Look for the word "Silent" in the material below, then report each line where it occurs.

——

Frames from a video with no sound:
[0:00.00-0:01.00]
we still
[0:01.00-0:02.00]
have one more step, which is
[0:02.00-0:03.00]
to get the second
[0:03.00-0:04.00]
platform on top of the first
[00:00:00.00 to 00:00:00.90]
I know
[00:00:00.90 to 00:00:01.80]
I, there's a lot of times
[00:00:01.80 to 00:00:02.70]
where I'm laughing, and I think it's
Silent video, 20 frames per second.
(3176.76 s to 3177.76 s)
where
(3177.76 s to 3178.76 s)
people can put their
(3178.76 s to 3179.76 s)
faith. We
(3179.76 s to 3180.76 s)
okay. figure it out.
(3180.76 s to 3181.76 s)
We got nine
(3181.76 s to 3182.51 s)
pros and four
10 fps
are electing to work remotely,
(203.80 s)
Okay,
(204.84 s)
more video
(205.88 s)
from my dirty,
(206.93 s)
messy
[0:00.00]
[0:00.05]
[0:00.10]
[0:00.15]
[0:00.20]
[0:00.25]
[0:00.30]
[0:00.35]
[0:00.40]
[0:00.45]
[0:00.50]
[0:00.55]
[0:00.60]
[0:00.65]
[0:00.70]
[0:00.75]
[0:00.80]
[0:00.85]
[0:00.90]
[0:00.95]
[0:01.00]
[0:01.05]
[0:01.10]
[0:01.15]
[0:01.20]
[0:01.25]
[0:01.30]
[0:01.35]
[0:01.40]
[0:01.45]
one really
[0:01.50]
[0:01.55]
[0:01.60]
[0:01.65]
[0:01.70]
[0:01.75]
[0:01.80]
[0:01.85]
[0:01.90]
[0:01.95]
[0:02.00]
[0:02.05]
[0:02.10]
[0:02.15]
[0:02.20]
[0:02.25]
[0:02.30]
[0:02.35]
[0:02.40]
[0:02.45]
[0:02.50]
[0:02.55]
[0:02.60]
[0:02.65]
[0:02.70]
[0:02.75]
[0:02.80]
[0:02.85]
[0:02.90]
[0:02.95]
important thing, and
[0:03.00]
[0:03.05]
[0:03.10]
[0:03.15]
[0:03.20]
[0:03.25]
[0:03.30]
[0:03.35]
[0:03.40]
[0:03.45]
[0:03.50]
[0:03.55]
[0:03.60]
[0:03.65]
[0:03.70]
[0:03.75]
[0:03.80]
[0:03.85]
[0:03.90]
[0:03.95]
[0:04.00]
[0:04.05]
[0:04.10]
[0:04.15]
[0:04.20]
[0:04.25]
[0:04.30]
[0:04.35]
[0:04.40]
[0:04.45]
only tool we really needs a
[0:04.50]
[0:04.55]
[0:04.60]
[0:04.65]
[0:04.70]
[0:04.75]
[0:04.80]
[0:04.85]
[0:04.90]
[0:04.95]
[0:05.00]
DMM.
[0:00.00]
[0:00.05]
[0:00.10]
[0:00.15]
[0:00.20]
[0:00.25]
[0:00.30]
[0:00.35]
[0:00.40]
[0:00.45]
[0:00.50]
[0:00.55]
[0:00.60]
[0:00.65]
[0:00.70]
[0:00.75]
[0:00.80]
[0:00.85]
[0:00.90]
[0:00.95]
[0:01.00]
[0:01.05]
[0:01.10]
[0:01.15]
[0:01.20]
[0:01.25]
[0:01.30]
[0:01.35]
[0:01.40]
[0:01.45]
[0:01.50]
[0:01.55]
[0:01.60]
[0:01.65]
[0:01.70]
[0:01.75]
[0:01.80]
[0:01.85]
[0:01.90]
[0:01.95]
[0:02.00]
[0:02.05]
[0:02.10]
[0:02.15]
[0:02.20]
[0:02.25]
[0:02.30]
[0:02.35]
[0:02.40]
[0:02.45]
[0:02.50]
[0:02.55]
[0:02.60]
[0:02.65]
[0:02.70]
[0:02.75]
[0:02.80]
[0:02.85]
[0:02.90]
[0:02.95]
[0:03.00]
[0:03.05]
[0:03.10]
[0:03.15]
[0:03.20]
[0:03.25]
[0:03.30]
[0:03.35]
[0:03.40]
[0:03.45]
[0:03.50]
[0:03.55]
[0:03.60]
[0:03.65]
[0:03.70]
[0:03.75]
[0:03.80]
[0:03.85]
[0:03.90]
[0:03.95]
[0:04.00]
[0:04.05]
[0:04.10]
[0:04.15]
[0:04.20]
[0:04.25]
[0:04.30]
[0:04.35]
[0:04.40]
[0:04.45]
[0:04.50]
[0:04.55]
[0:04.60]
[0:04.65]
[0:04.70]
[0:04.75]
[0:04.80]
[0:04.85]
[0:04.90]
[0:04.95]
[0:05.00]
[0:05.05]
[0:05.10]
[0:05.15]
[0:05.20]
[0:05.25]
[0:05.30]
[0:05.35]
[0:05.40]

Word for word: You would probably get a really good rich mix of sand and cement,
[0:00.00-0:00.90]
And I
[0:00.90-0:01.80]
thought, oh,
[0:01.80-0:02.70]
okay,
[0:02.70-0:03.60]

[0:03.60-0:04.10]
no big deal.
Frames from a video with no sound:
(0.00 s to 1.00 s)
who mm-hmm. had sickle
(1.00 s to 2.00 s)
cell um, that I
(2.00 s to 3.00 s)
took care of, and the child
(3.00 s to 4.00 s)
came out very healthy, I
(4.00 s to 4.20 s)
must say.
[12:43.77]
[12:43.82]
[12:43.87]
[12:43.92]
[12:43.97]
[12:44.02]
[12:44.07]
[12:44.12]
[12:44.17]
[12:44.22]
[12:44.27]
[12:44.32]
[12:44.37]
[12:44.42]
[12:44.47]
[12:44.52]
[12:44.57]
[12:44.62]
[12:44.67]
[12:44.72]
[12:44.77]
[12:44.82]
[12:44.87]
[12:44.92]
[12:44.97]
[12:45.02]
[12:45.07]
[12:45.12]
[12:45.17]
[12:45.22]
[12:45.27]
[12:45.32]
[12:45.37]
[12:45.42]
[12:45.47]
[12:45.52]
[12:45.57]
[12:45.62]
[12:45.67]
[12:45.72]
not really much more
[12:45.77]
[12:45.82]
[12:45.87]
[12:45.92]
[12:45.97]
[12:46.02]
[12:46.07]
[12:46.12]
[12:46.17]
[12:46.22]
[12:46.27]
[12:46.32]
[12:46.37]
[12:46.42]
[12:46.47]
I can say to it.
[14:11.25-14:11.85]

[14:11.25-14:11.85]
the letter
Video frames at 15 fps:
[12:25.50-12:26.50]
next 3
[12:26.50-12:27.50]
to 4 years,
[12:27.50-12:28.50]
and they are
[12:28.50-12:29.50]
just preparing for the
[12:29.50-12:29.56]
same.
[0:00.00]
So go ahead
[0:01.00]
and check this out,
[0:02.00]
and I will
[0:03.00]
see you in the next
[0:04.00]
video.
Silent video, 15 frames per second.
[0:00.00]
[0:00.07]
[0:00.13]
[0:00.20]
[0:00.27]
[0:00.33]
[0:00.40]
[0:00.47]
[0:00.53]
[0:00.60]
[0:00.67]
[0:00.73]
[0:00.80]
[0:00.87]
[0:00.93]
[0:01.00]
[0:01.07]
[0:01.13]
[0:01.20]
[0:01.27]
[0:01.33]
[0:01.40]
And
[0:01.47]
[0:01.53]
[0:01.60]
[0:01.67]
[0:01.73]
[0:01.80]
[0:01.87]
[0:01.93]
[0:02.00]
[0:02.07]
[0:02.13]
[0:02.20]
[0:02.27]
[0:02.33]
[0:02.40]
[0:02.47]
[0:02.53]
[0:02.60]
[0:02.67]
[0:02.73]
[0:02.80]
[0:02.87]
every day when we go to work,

——

→ TASK RESPONSE:
Silent video, 20 frames per second.
Silent video, 15 frames per second.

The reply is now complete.